Header tag

Tuesday 27 January 2015

Pitfalls of Online Optimisation and Testing 1: Are your results really flat?

I've previously covered the trials of starting and maintaining an online optimisation program, and once you've reached a critical mass it seems as if the difficulties are over and it's plain sailing. Each test provides valuable business insights, yields a conversion lift (or points to a future opportunity) and you've reached a virtuous cycle of testing and learning. Except when it doesn't. There are some key pitfalls to avoid, or, having hit them, to conquer.

1. Obtaining flat results (a draw)
2. Too little meaningful data
3. Misunderstanding discrete versus continuous testing

The largest ever score draw in English football was a 5-5 draw between West Bromwich Albion and Manchester United in May 2013.  Just last weekend, the same mighty Manchester United were held to a goalless draw by Cambridge United, a team which is two divisions below them in the English league, in an FA Cup match.  Are these games the same? Are the two sides really equal? In both games, both teams performed equally, so on face value you would think they are (and perhaps they are; Manchester United are really not having a great season).  It's time to consider the underlying data to really extract an unbiased and fuller story of what happened (the Cambridge press recorded it as a great draw, one Manchester-based website saw it slightly differently).

Let's look at the recent match between Cambridge and Manchester United, borrowing a diagram from Cambridge United's official website.
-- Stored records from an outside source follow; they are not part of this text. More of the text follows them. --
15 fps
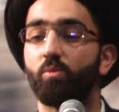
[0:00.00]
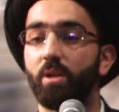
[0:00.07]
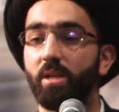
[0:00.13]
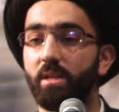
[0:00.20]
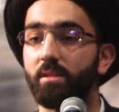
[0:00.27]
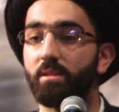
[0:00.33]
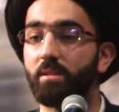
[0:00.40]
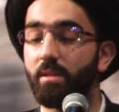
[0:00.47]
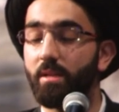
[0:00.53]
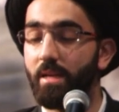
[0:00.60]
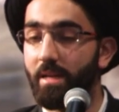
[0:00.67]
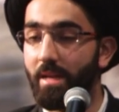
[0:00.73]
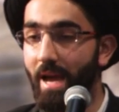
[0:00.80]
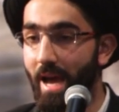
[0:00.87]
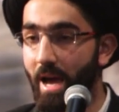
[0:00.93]
it
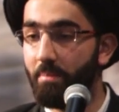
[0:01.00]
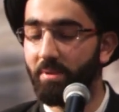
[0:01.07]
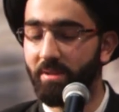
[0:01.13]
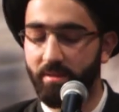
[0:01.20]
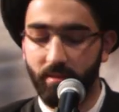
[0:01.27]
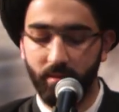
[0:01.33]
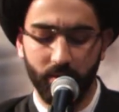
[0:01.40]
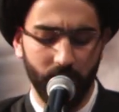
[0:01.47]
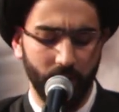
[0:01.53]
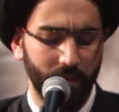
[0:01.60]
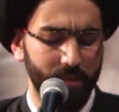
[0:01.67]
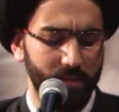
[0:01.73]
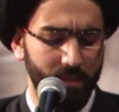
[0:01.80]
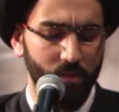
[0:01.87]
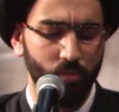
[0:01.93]
happened. This is
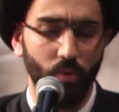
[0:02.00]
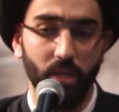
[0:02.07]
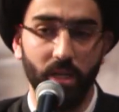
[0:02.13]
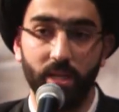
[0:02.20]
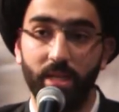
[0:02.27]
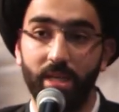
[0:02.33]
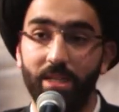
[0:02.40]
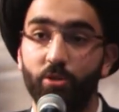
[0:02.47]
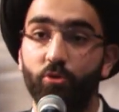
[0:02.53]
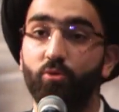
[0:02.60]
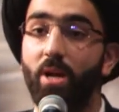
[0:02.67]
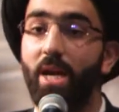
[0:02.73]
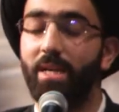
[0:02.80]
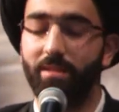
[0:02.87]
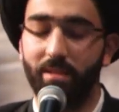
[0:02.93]
what it dragged
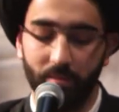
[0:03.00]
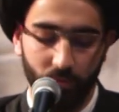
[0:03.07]
him to.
One thing is immediately clear:  Cambridge didn't score any goals because they didnt' get a single shot on target.  Manchester United, on the other hand, had five shots on target but a further ten that missed - only 33% of shots were heading for the goal.  Analysis of the game would probably indicate that these were long-range shots as Cambridge kept Manchester at a 'safe' distance from their goal.  Although this game was a goalless draw, it's clear that the two sides have different issues that they need to address if they are to score in the replay next week.

Now let's look at the high-scoring draw between West Brom and Man Utd.  Which team was better and which was lucky to get a single point from the game? In each case, it would also be beneficial to analyse how each of the ten goals was scored - that's ten goals (one every nine minutes on average) which is invaluable data compared to the goalless draw.
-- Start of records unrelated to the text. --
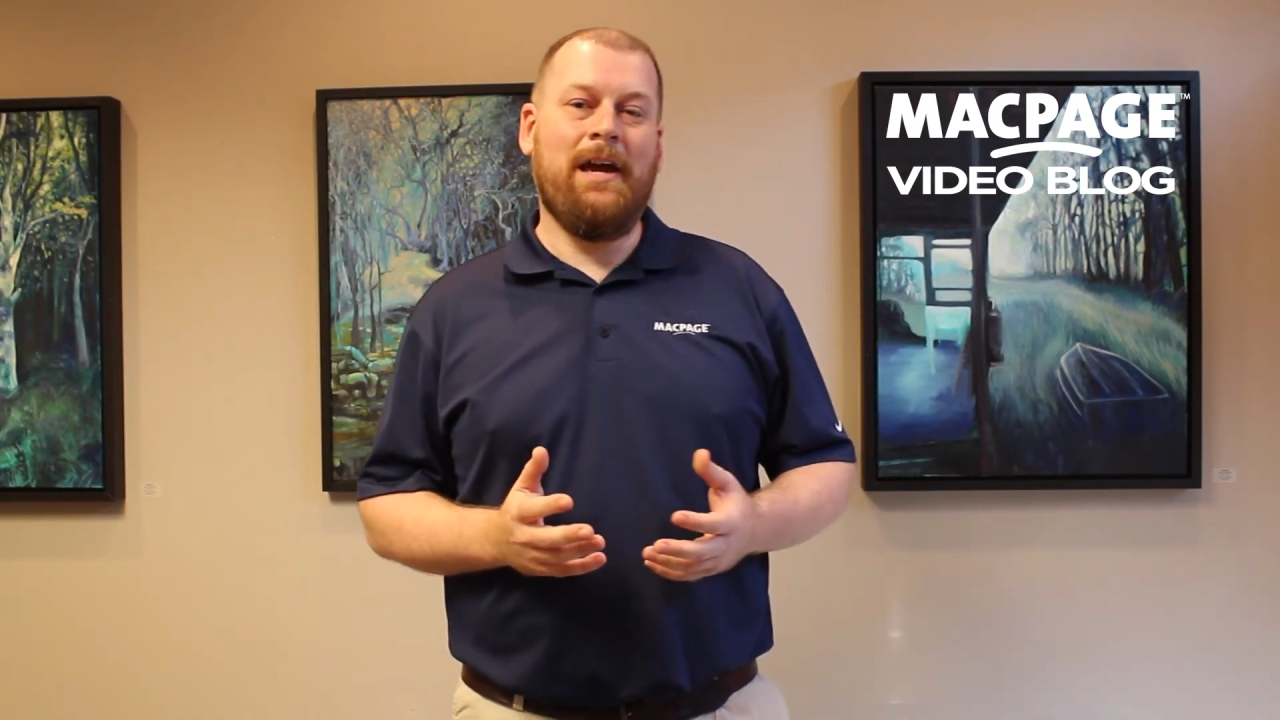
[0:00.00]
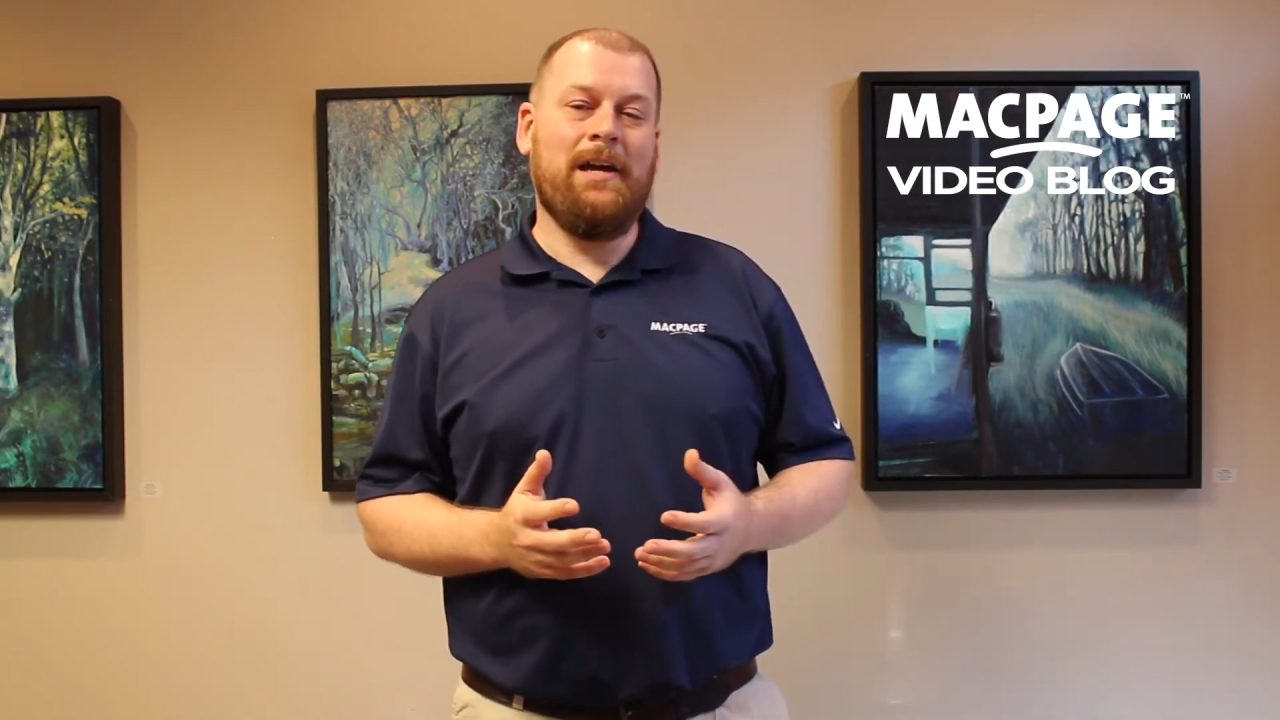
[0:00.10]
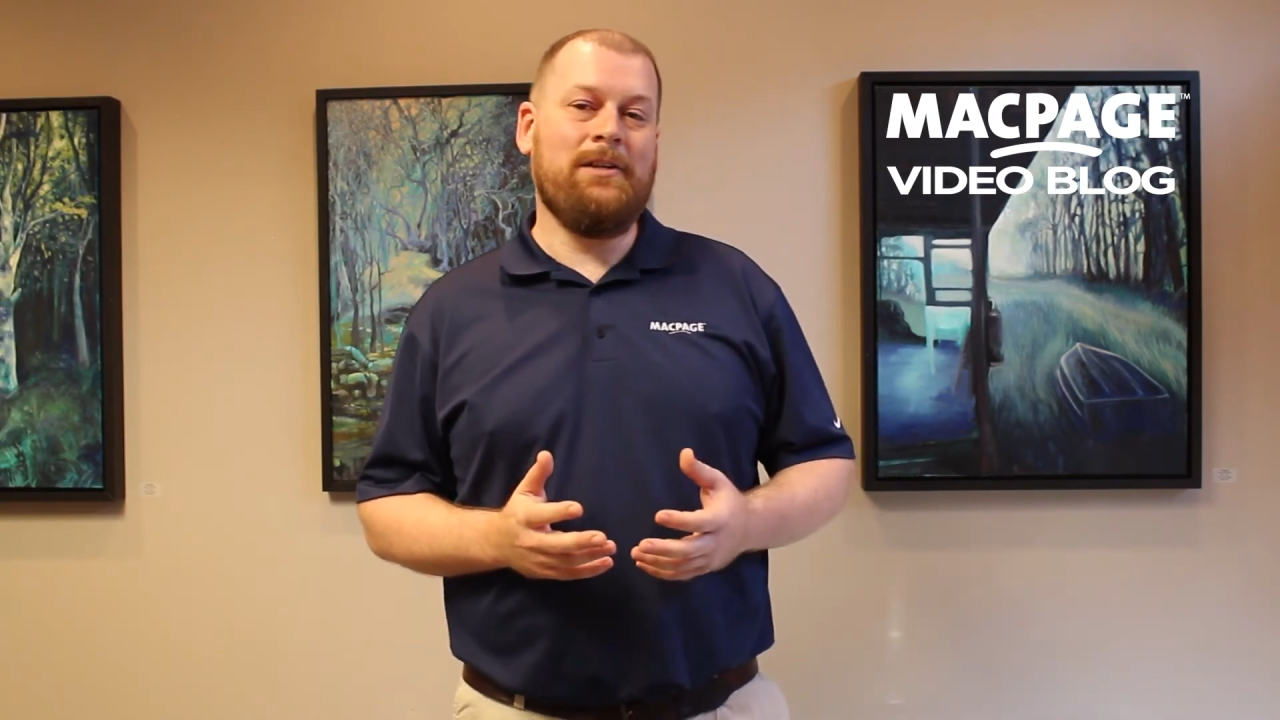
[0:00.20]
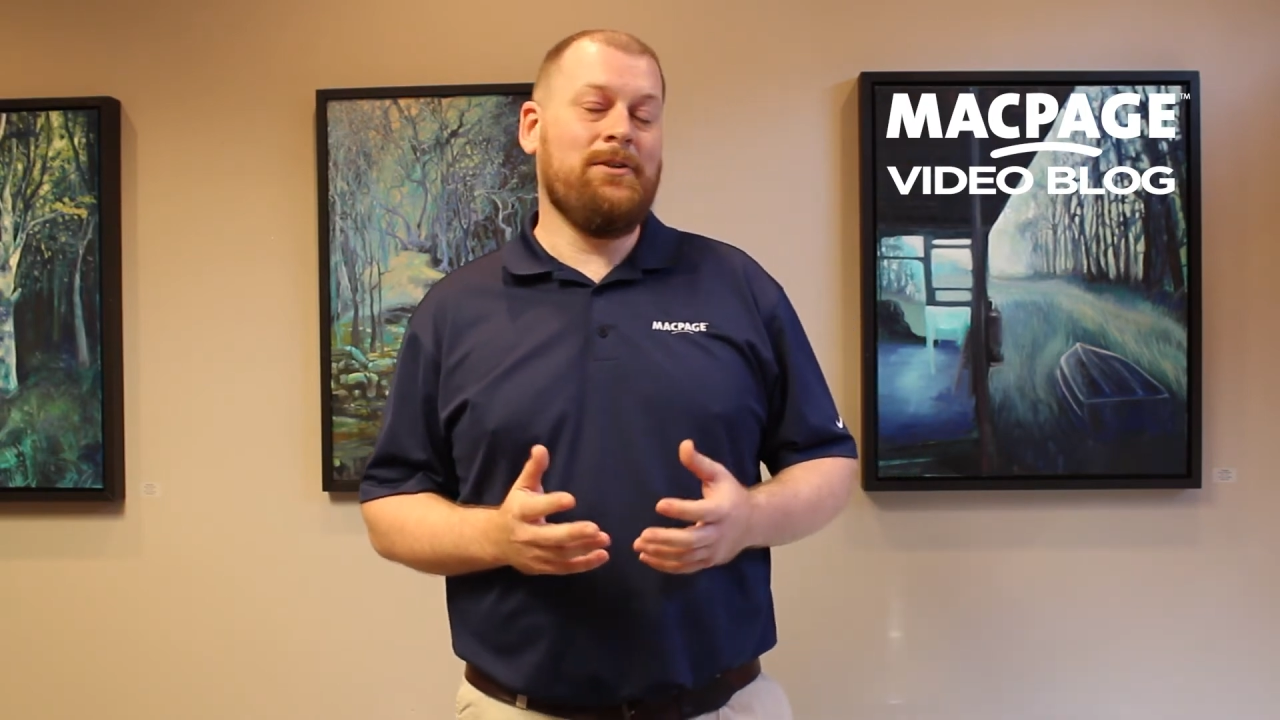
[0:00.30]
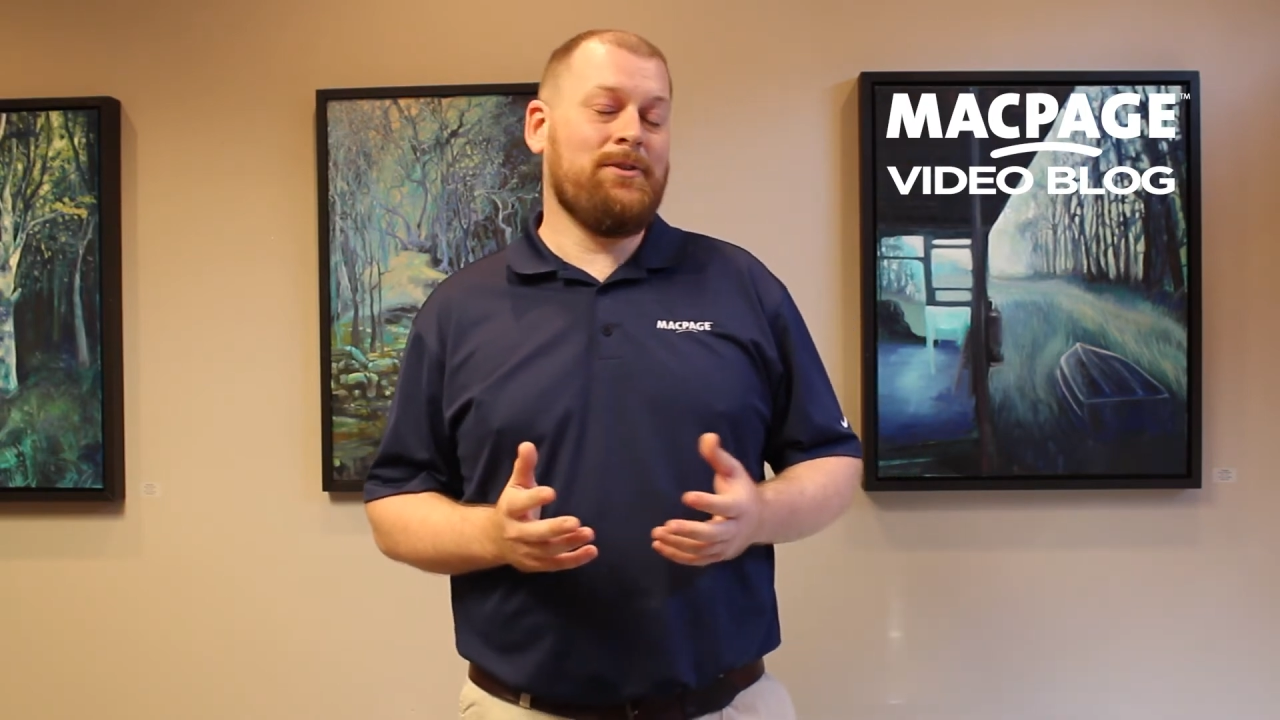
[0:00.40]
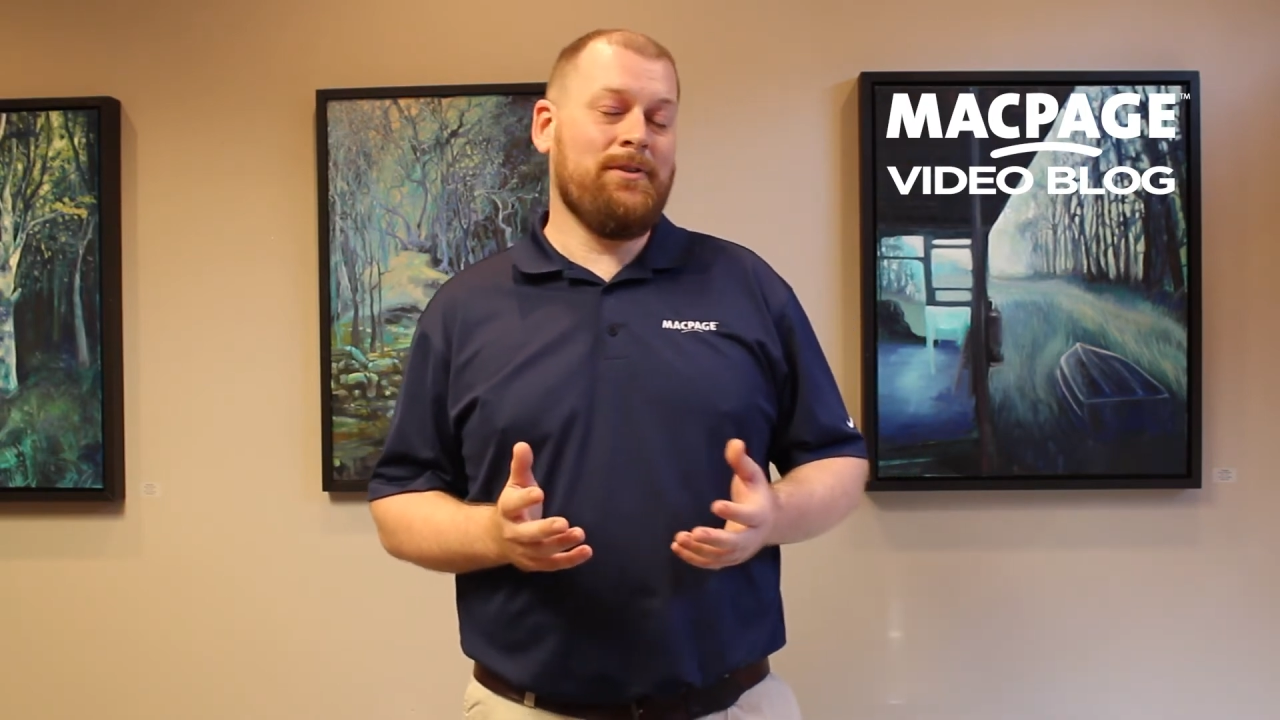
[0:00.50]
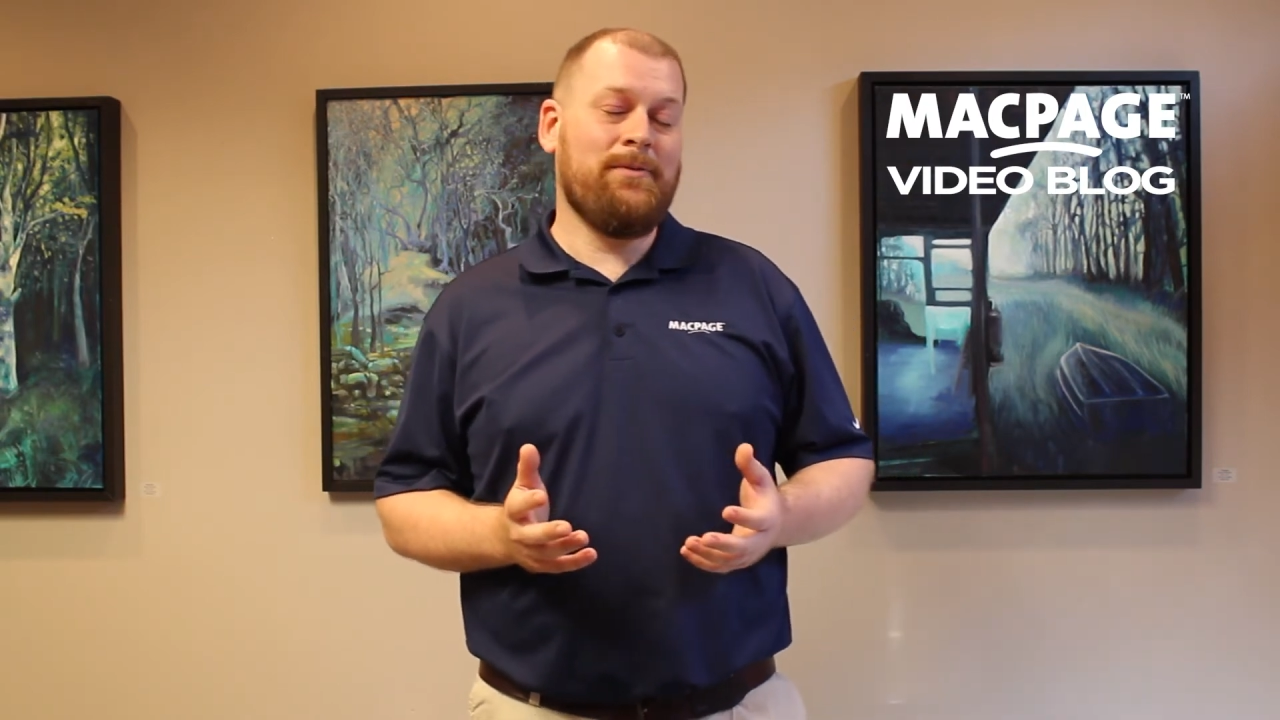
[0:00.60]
and usually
The image on the right is borrowed from the Guardian's website, and shows the key metrics for the game (I've discussed key metrics in football matches before).  What can we conclude?

- it was a close match, with both team seeing similar levels of ball possession.
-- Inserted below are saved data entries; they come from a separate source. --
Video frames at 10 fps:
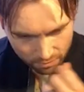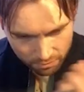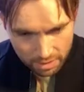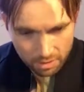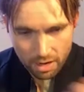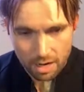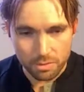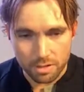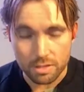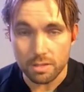to figure
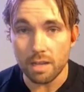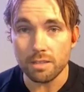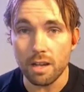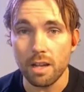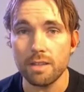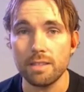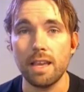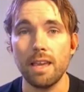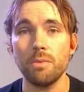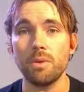out the stunt on the
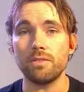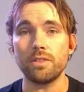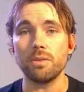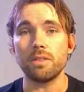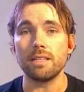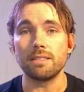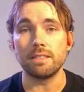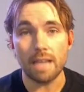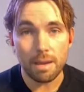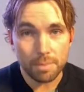day, one of two things
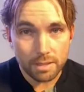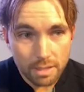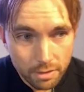has happened.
- West Brom acheived 15 shots in total, compared to just 12 for Man Utd

- If West Brom had been able to improve the quality and accuracy of their goal attempts, they may have won the game. 

- For Man Utd, the problem was not the quality of their goal attempts (they had 66% accuracy, compared to just over 50% for West Bromwich) but the quantity of them.  Their focus should be creating more shooting opportunities.


- As a secondary metric, West Brom should probably look at the causes for all those fouls.  I didn't see the game directly, but further analysis and study would indicate what happened there, and how the situation could be improved.


There is a tendency to analyse our losing tests to find out why they lost (if only so we can explain it to our managers), and with thorough planning and a solid hypothesis we should be able to identify why a test did not do well.  It's also human nature to briefly review our winners so that we can see if we can do even better in future.  But draws? They get ignored and forgotten - the test recipe had no impact and is not worth pursuing. Additionally, it didn't lose, so we don't apply the same level of scrutiny that we would if it had suffered a disastrous defeat. If wins are green and losers are red, then somehow the draws just fade to grey.  However, it shouldn't be the case.

So what should we look for in our test data?  Firstly - revisit the hypothesis.  You expected to see an overall improvement in a particular metric, but that didn't happen: was this because something happened in the pages between the test page and the success page?  For example, did you reduce a page's exit rate by apparently improving the relevance of the page's banners, only to lose all the clickers on the very next page instead - the net result is that order conversion is flat, but the story needs to be told more thoroughly. Think about how Manchester United and Cambridge United need different strategies to improve their performance in the next match.

But what if absolutely all the metrics are flat?  There's no real change in exit rate, bounce rate, click through rate, time on page... any other page metric or sales figure you care to mention?  It is quite likely, that the test you've run was not significant enough. The change in wording, colour, design or banner that you made just wasn't dramatic enough to affect your visitors' perceptions and intentions. There may still be something useful to learn from this: your visitors aren't bothered if your banners feature pictures of your product or a family photo; or a picture of a single person or a group of people... or whichever it may be.  

FA Cup matches have the advantage of a replay before there's extra time and penalties (the first may be an option for a flat test, the second sounds interesting!), so we're guaranteed a re-test, more data and a definite result in the end - something we can all look for in our tests.